▶ RECORDS PROVIDED:
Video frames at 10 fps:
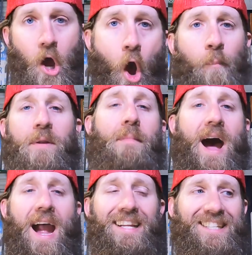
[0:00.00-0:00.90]
open
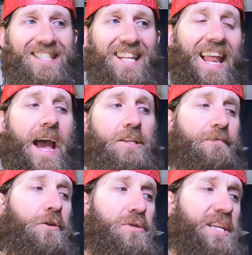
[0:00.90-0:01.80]
mind because the last
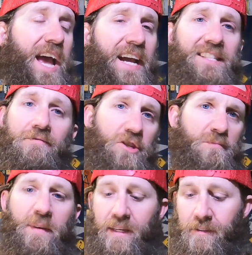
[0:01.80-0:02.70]
few sacks have
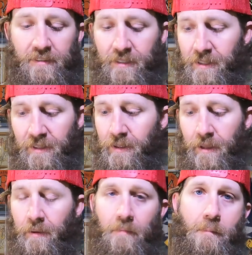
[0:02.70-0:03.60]
just been
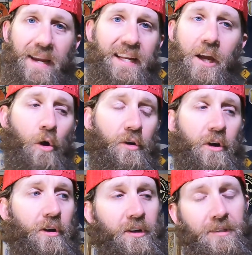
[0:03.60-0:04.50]
mediocre.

▶ WHAT IS NEEDED:
Here the job is to print the data above exactly, except for any pictures.

▶ EXERCISE OUTPUT:
Video frames at 10 fps:
[0:00.00-0:00.90]
open
[0:00.90-0:01.80]
mind because the last
[0:01.80-0:02.70]
few sacks have
[0:02.70-0:03.60]
just been
[0:03.60-0:04.50]
mediocre.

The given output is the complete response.